1. ACLI Reference Guide
  2. ACLI Configuration Elements A-M
  3. cert-status-profile

cert-status-profile

The cert-status-profile configuration element identifies an OCSP responder, the transport protocol used to access the responder, and the certificates used to sign the OCSP request and to validate the OCSP response.

Parameters

name
Enter the name of this cert-status-profile instance, thus allowing the configuration of multiple configuration elements of this type. This parameter is required.
  • Default: None
  • Values: Any valid object name — the name must be unique within the 
cert-status-profile namespace
ip-address
Enter the IPv4 address of the destination OCSP responder. This parameter is required.
  • Default: None
  • Values: Any valid IPv4 address
hostname
Hostname of the SBC. If this parameter and the ip-address parameter are both configured, the SBC uses the IP address.
port
Enter the destination port number. This parameter is optional.
  • Default: 80
  • Values: Any valid port number
type
Enter the protocol type used for certificate checking. This parameter is optional.
  • Default: ocsp
  • Values: ocsp | crl
trans-proto
Enter the protocol used to transmit the OSCP request; the single currently supported value is http. This parameter is optional.
  • Default: http
  • Values: http
requester-cert
Enter the name of the certificate configuration element used to sign the outgoing OCSP request; this parameter is required only if the OCSP responder mandates a signed request.
  • Default: None
  • Values: An existing certificate configuration element name
trusted-cas
Enter a list of trusted Certificate Authority certificate records.
responder-cert
Enter the name of the certificate configuration element used to validate the incoming OCSP response.
  • Default: None
  • Values: An existing certificate configuration element name
realm-id
Enter the name of the realm used for transmitting OCSP requests.
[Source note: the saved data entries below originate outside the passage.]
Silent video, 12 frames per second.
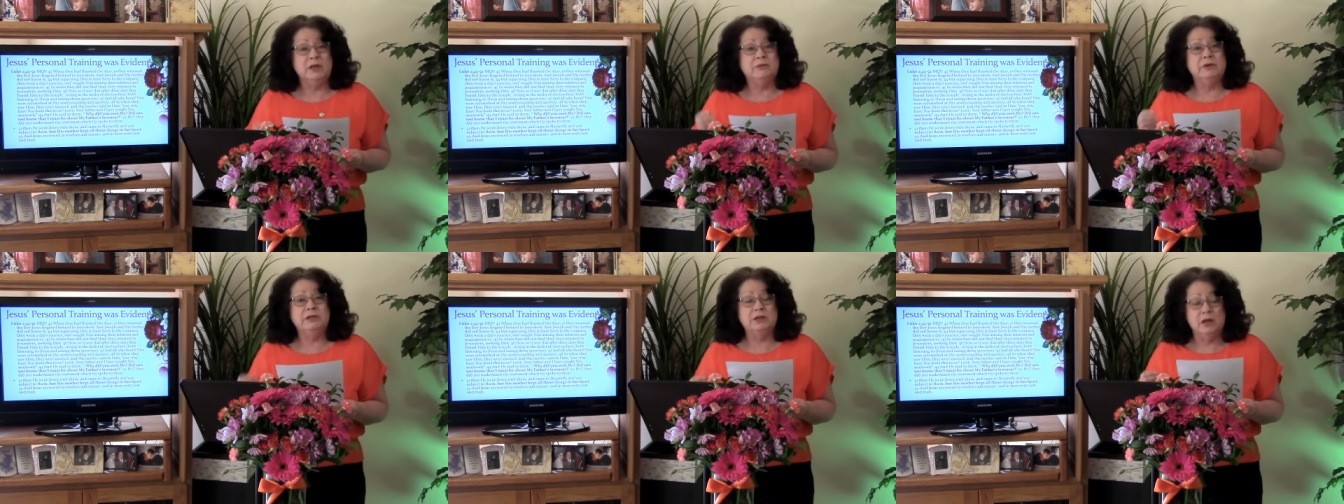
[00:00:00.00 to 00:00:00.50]
They
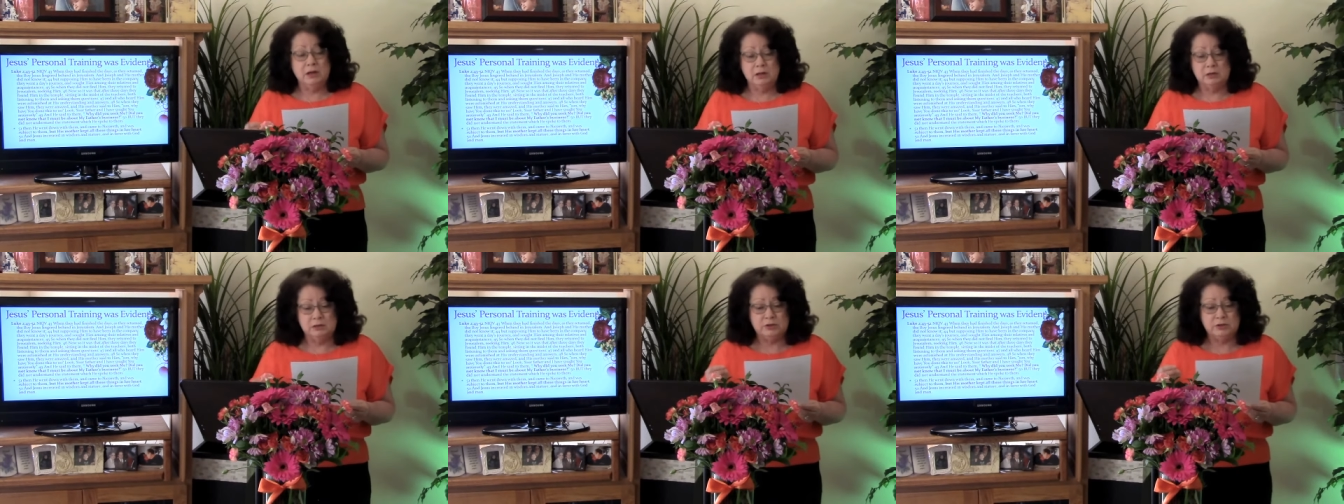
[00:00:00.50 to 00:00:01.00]

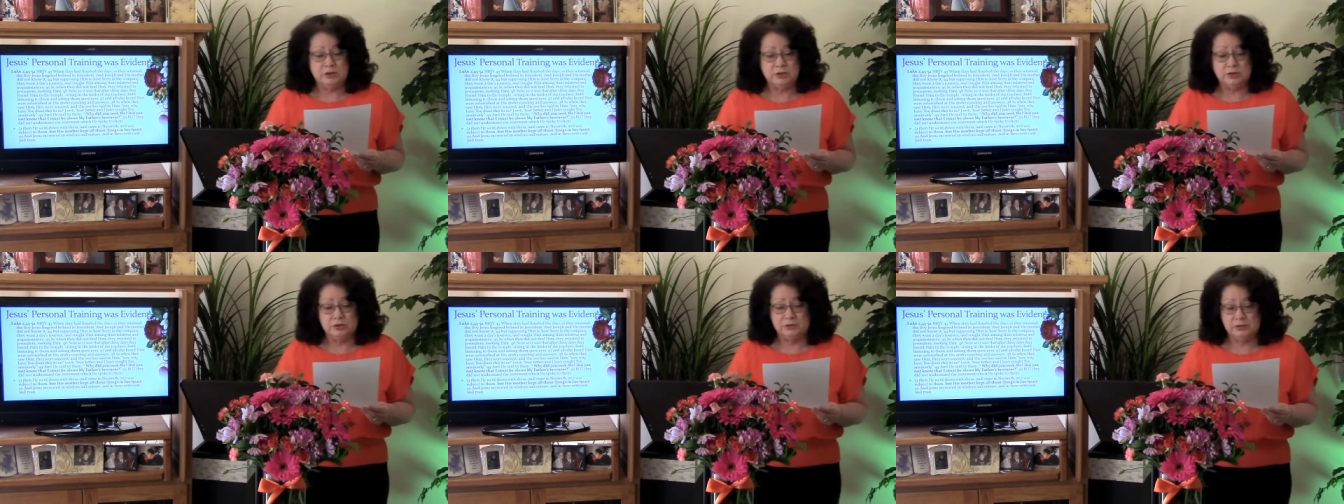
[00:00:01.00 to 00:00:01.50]
returned
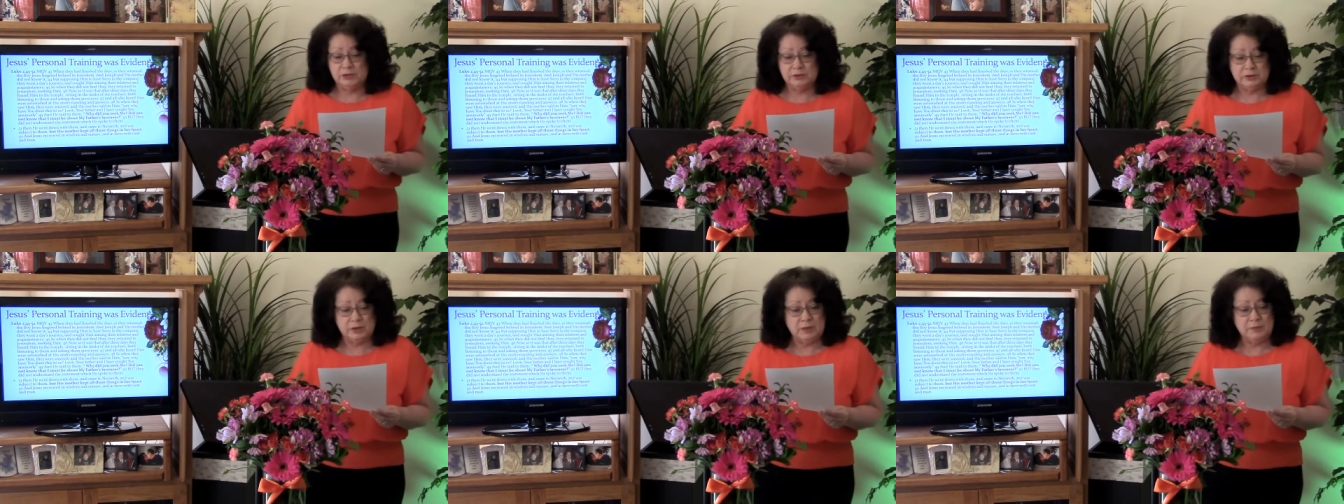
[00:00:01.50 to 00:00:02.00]
to
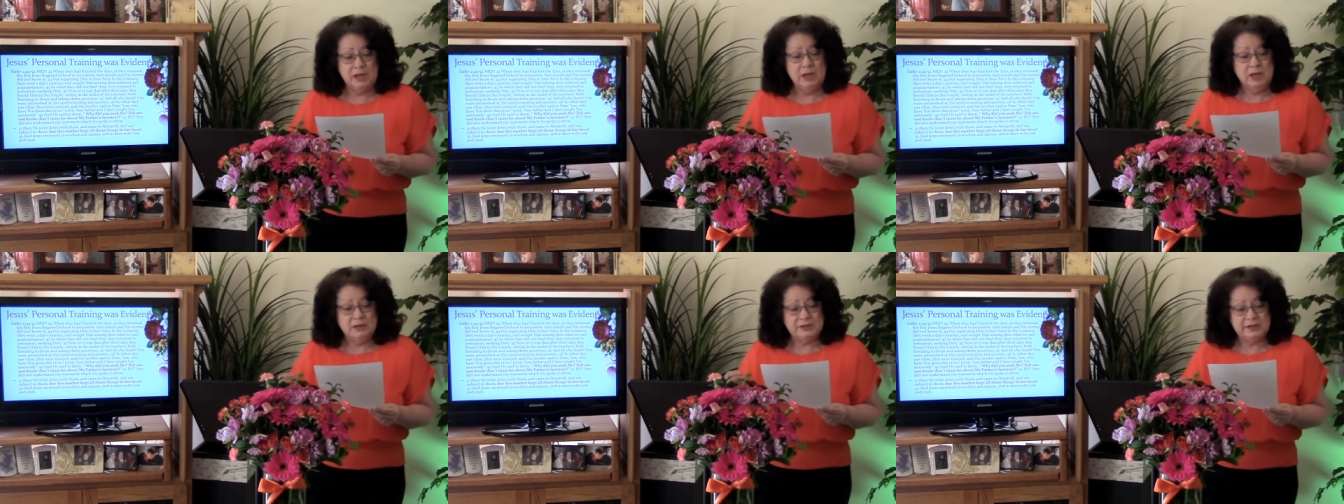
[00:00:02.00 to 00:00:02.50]
Jerusalem
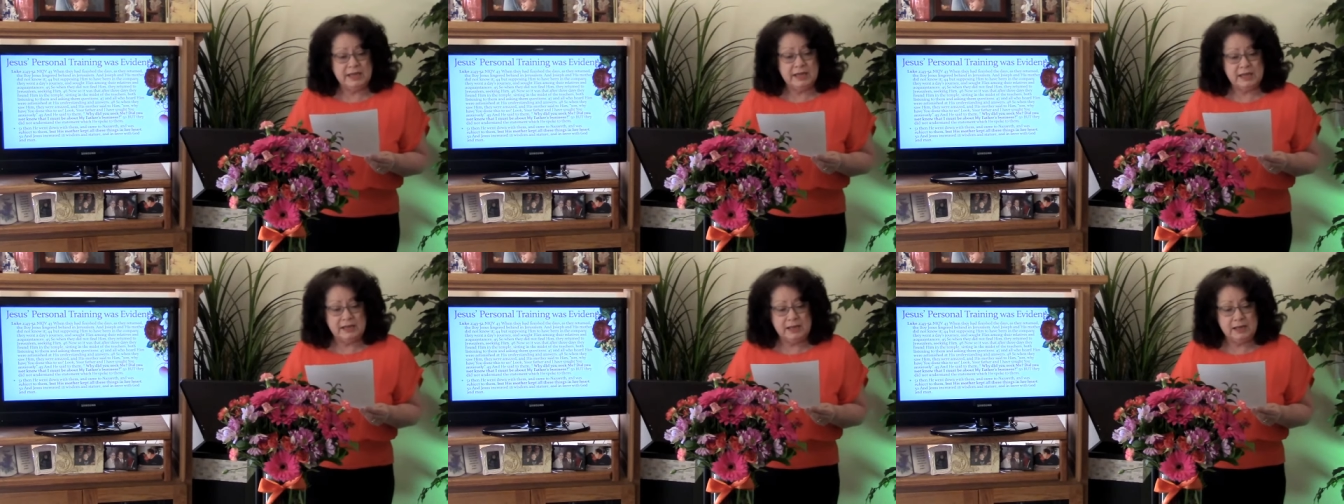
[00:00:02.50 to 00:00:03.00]

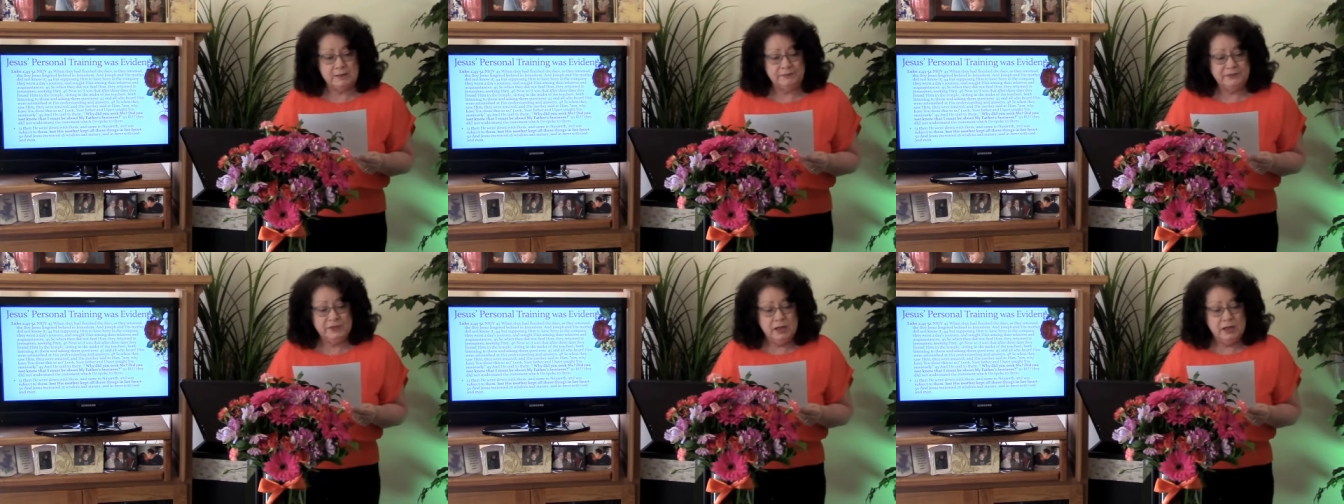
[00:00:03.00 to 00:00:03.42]
seeking him.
This parameter is optional.
  • Default: wancom
  • Values Any valid realm name
retry-count
Enter the maximum number of times to retry an OCSP responder in the event of connection failure.
  • Default: 1
  • Values: Min: 0/Max: 10
dead-time
Enter the interval (in seconds) between the trigger of the retry-count(er) and the next attempt to access the unavailable OCSP responder. This parameter is optional.
  • Default: 0 (seconds)
  • Values: Min: 0/Max: 3600
crl-update-interval
Specify the interim, in seconds, between CRL updates.
  • Default: 86400
  • Values: 600-2600000
crl-list
Enter a list of trusted Certificate Authority certificate records.

Path

cert-status-profile is a subelement under the security configuration element. The full path from the topmost ACLI prompt is: configure-terminal, and then security, and then cert-status-profile.

Note:

This is a multiple instance configuration.